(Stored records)
-- Opening Marker --

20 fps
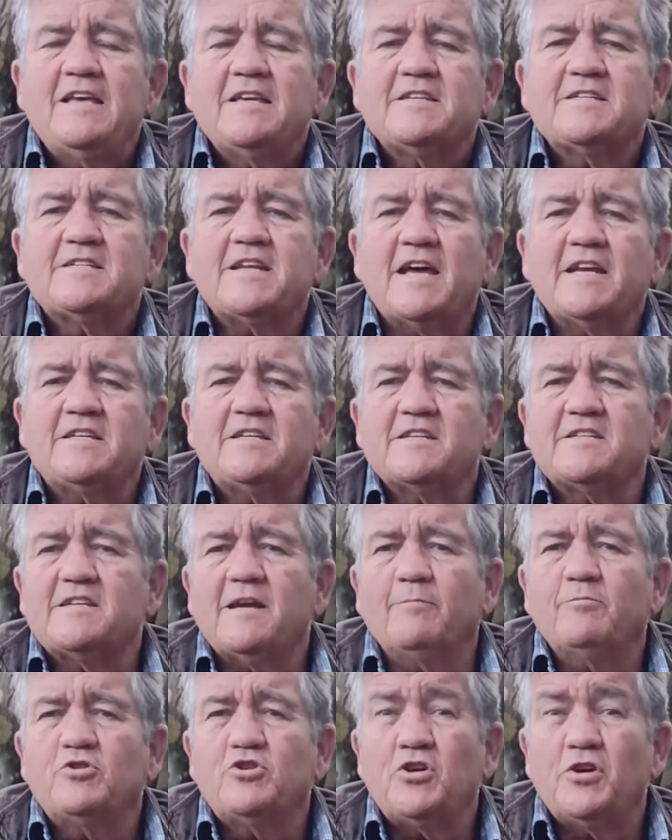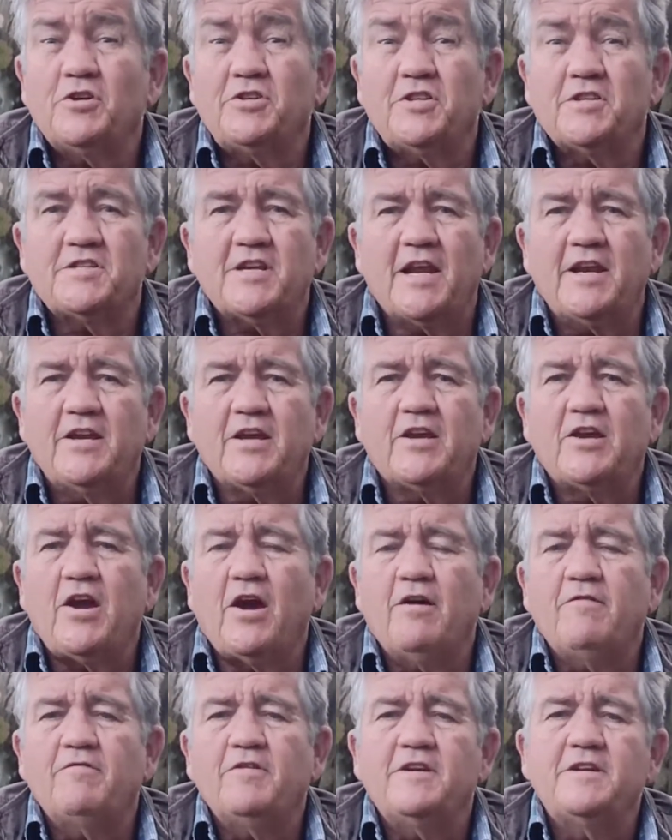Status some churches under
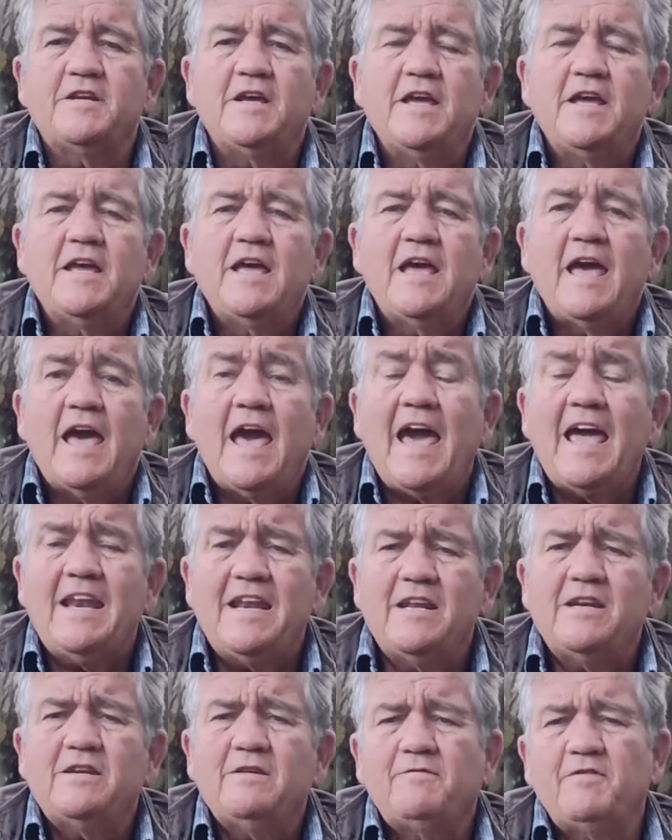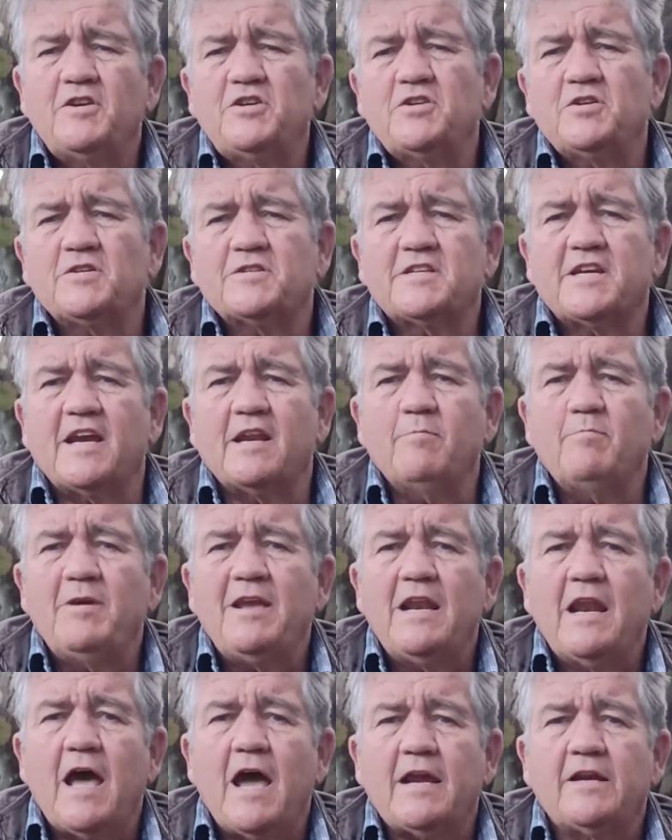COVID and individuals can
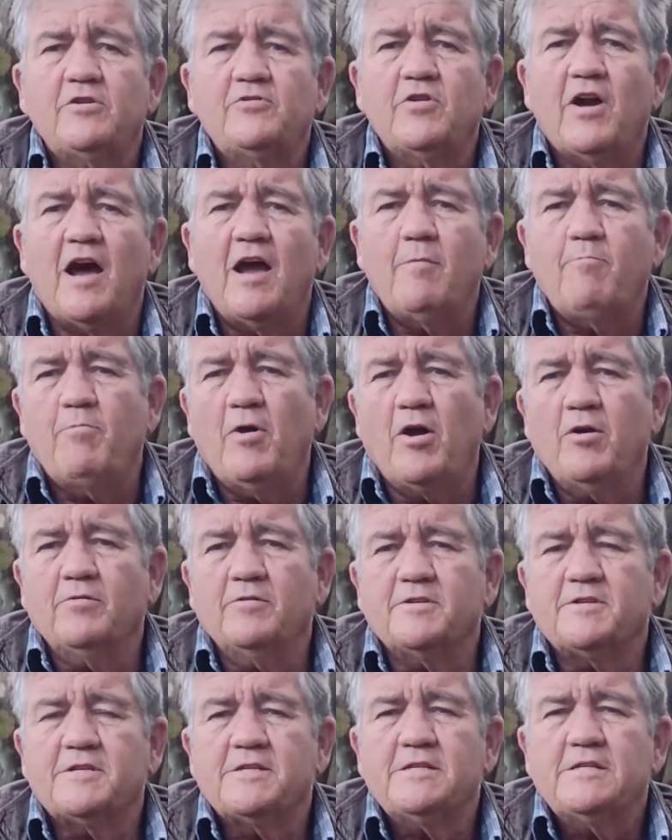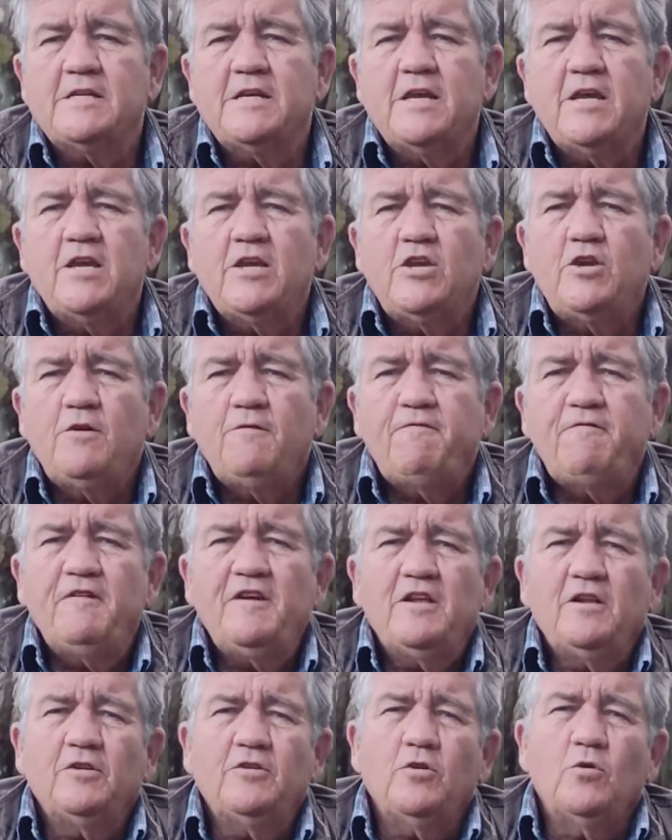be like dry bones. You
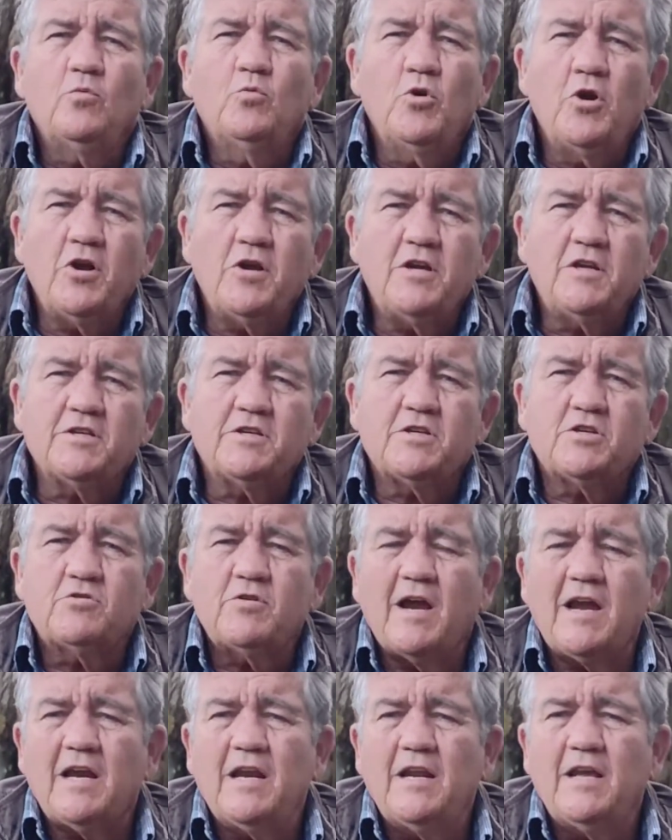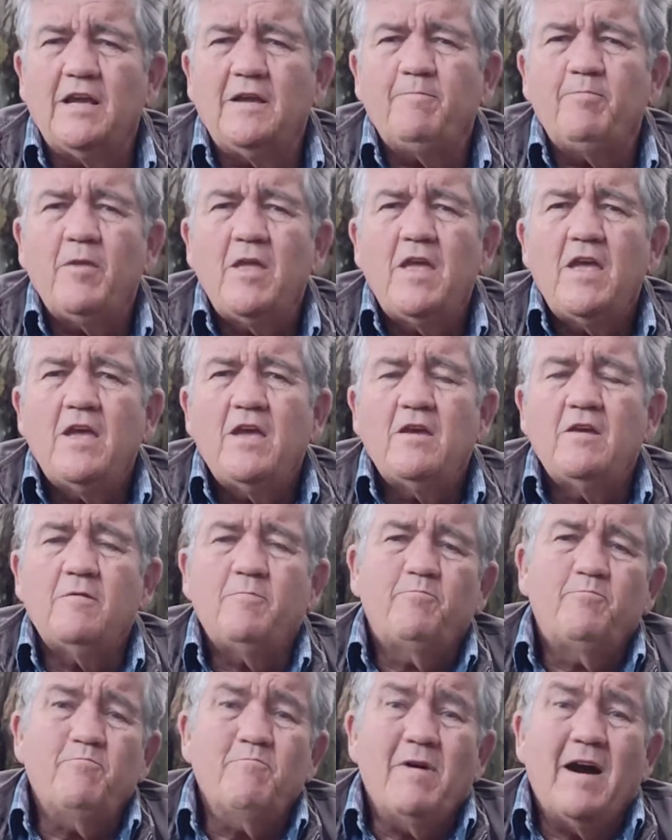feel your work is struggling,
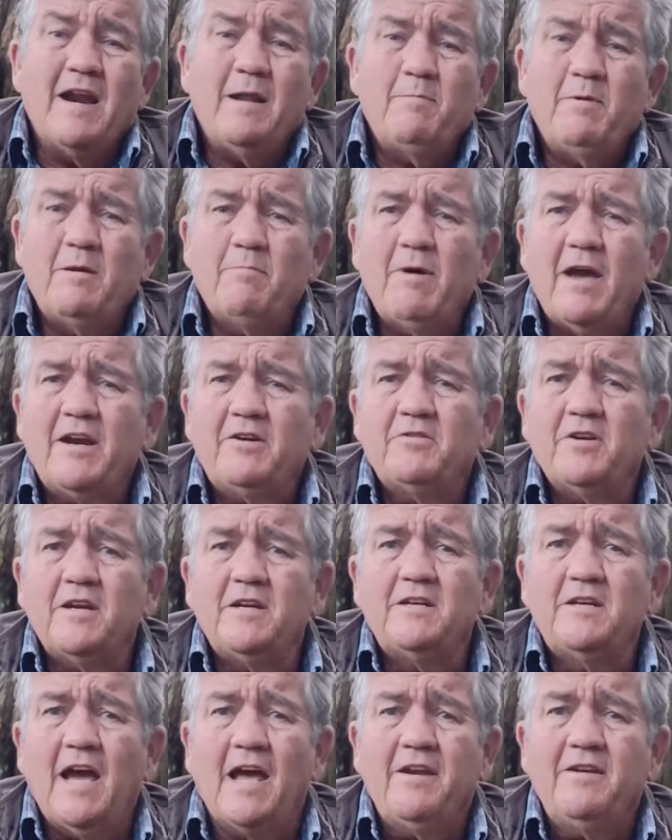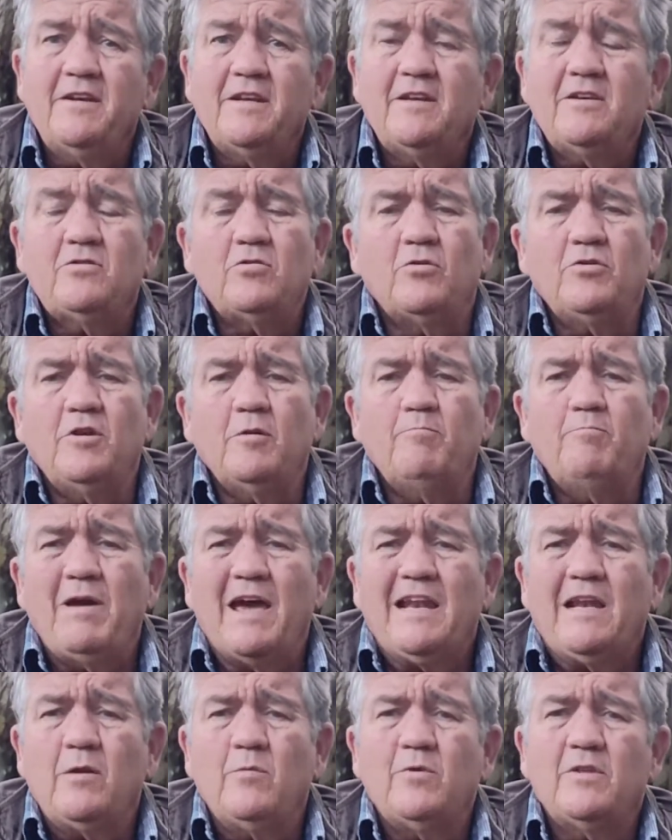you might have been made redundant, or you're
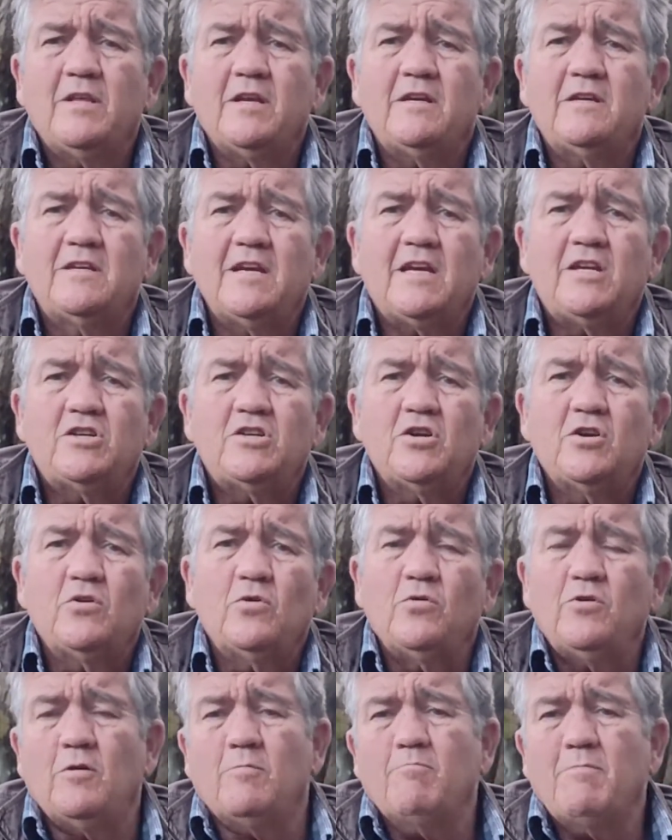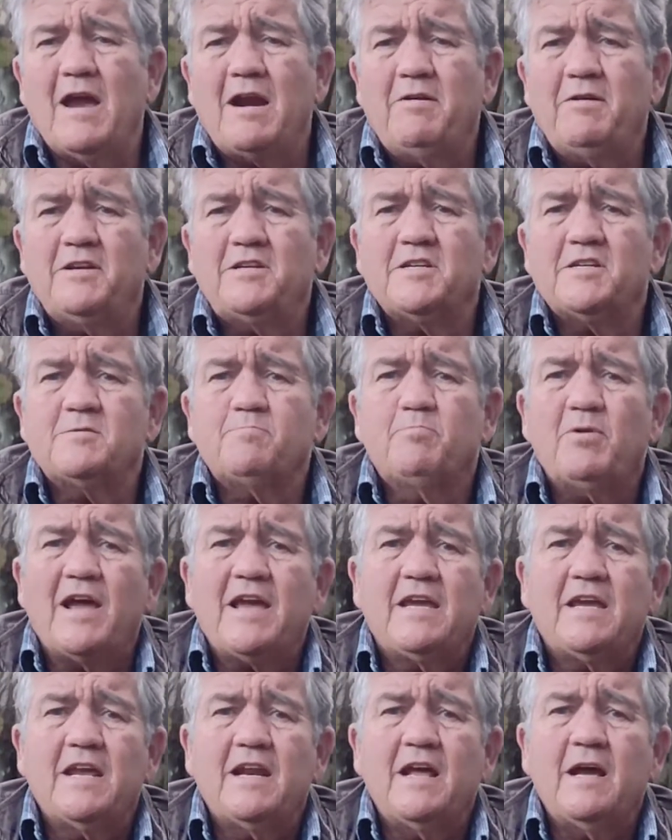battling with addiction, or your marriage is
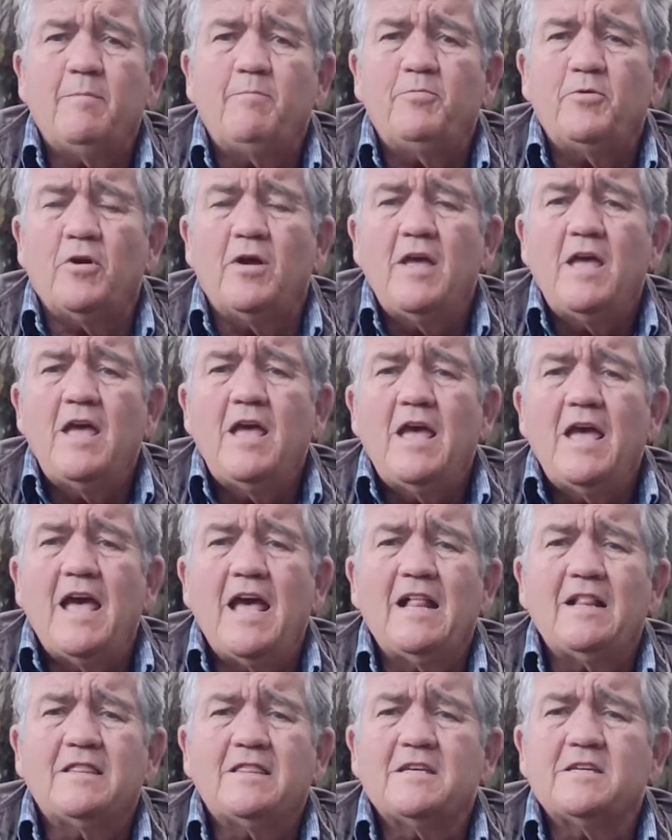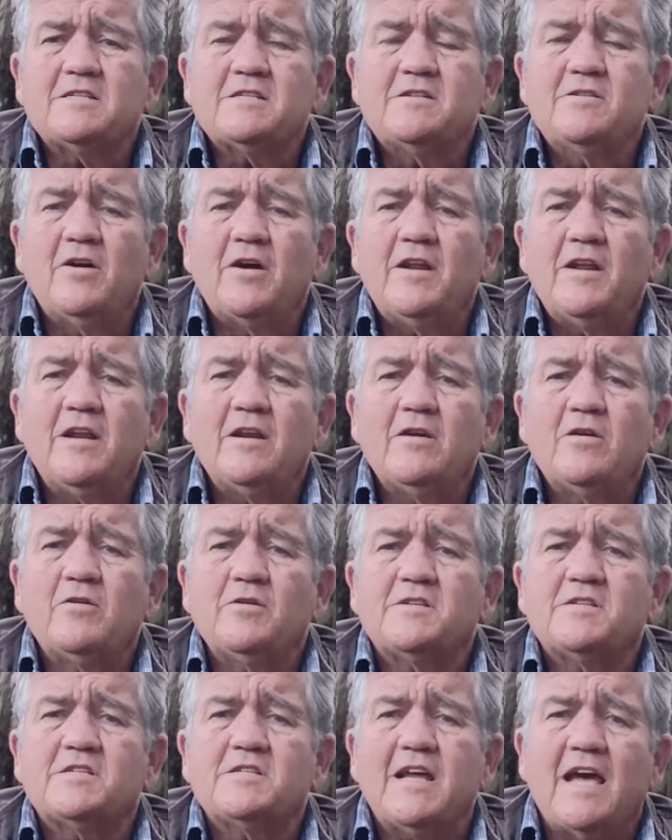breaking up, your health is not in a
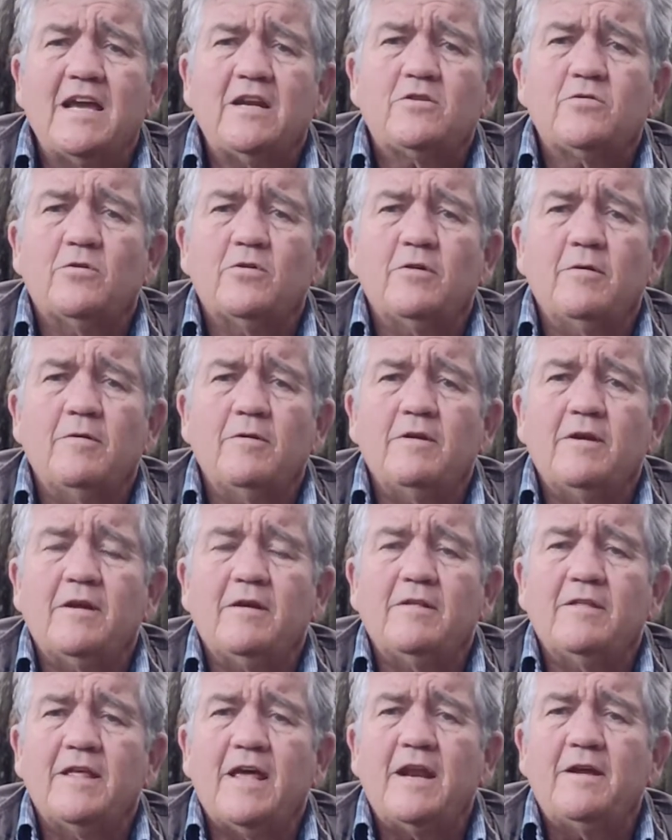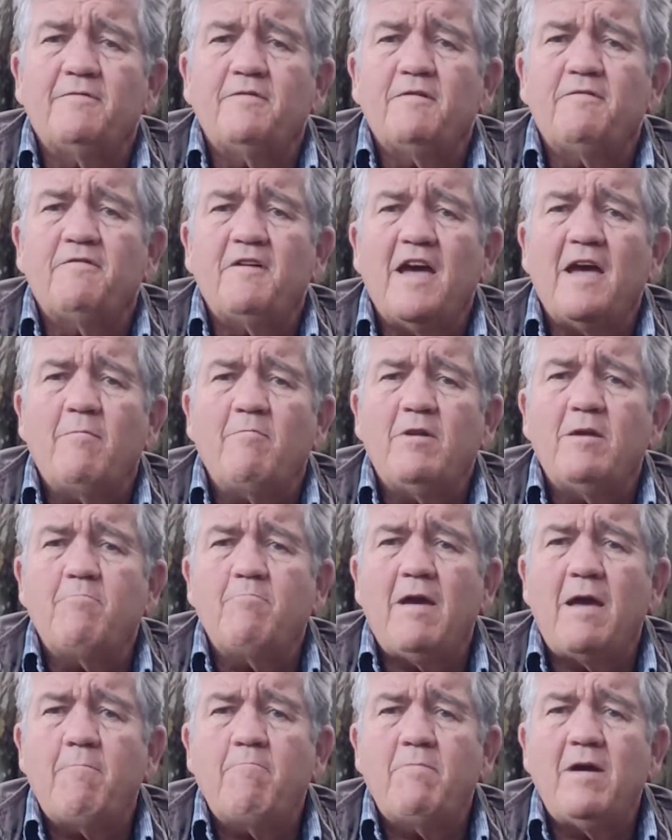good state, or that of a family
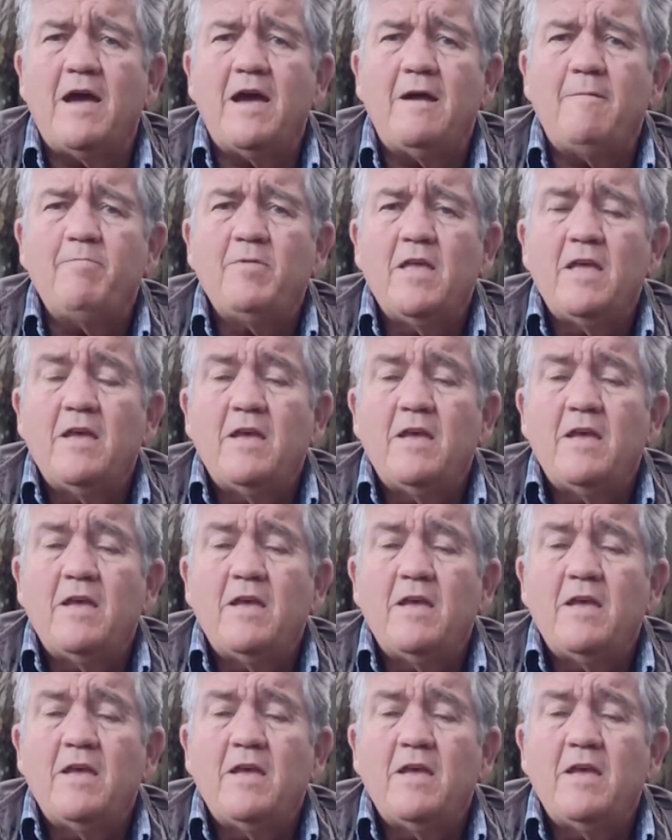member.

-- Closing Marker --

# Aim of the exercise
Produce an exact copy of every line above, with the images left out.

# Written answer
20 fps
Status some churches under
COVID and individuals can
be like dry bones. You
feel your work is struggling,
you might have been made redundant, or you're
battling with addiction, or your marriage is
breaking up, your health is not in a
good state, or that of a family
member.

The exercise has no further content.